What you should do: Transcription, pictures excluded: write out the data below exactly.

Data listing Start Marker

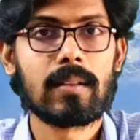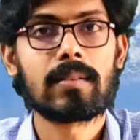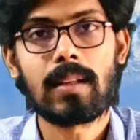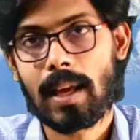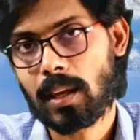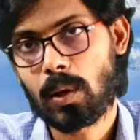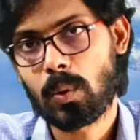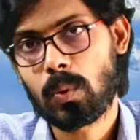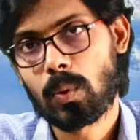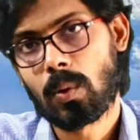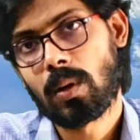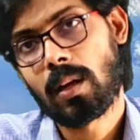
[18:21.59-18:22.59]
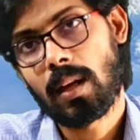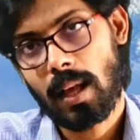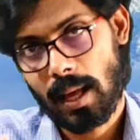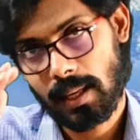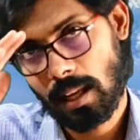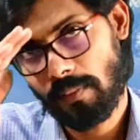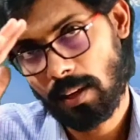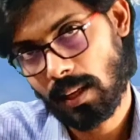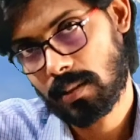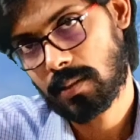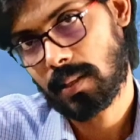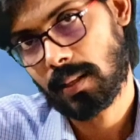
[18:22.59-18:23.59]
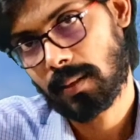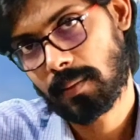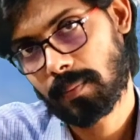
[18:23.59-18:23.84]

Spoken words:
Thank you and have a nice day.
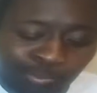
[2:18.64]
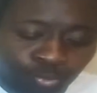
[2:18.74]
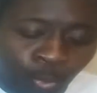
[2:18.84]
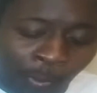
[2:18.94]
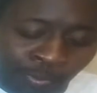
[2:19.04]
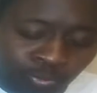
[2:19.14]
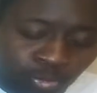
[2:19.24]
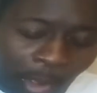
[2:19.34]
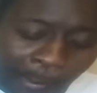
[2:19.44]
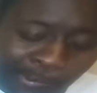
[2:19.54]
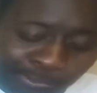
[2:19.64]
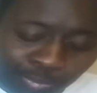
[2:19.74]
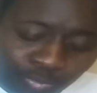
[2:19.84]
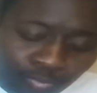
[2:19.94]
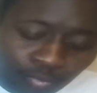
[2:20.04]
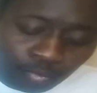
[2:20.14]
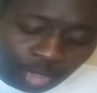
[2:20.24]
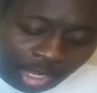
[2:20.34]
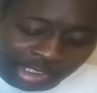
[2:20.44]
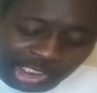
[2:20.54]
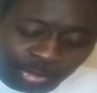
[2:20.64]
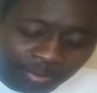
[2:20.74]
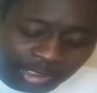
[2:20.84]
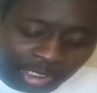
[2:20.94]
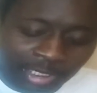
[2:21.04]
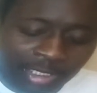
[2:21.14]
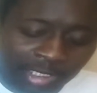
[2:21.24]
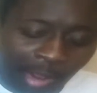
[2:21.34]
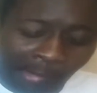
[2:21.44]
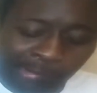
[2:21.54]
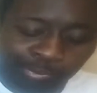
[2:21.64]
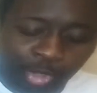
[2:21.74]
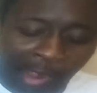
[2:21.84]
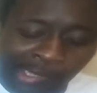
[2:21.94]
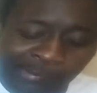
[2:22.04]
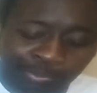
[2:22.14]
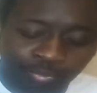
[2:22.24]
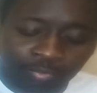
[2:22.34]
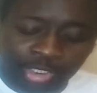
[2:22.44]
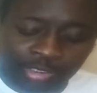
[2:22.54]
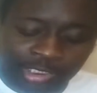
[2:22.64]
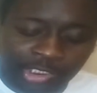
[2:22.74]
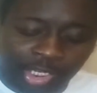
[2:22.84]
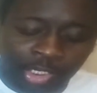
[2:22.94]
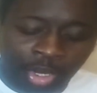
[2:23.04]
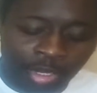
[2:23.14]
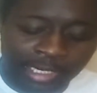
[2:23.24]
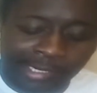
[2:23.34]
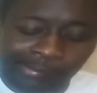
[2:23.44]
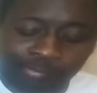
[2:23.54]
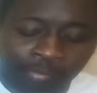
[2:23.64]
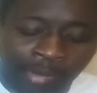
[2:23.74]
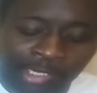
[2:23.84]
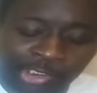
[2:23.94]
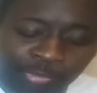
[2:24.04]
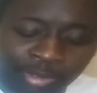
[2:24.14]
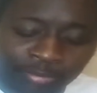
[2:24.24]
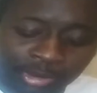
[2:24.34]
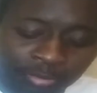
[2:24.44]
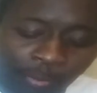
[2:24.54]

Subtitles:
These shrimps are good, y'all. These are garlic butter shrimps.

Data listing End Marker

Output of the task:
[18:21.59-18:22.59]
[18:22.59-18:23.59]
[18:23.59-18:23.84]

Spoken words:
Thank you and have a nice day.
[2:18.64]
[2:18.74]
[2:18.84]
[2:18.94]
[2:19.04]
[2:19.14]
[2:19.24]
[2:19.34]
[2:19.44]
[2:19.54]
[2:19.64]
[2:19.74]
[2:19.84]
[2:19.94]
[2:20.04]
[2:20.14]
[2:20.24]
[2:20.34]
[2:20.44]
[2:20.54]
[2:20.64]
[2:20.74]
[2:20.84]
[2:20.94]
[2:21.04]
[2:21.14]
[2:21.24]
[2:21.34]
[2:21.44]
[2:21.54]
[2:21.64]
[2:21.74]
[2:21.84]
[2:21.94]
[2:22.04]
[2:22.14]
[2:22.24]
[2:22.34]
[2:22.44]
[2:22.54]
[2:22.64]
[2:22.74]
[2:22.84]
[2:22.94]
[2:23.04]
[2:23.14]
[2:23.24]
[2:23.34]
[2:23.44]
[2:23.54]
[2:23.64]
[2:23.74]
[2:23.84]
[2:23.94]
[2:24.04]
[2:24.14]
[2:24.24]
[2:24.34]
[2:24.44]
[2:24.54]

Subtitles:
These shrimps are good, y'all. These are garlic butter shrimps.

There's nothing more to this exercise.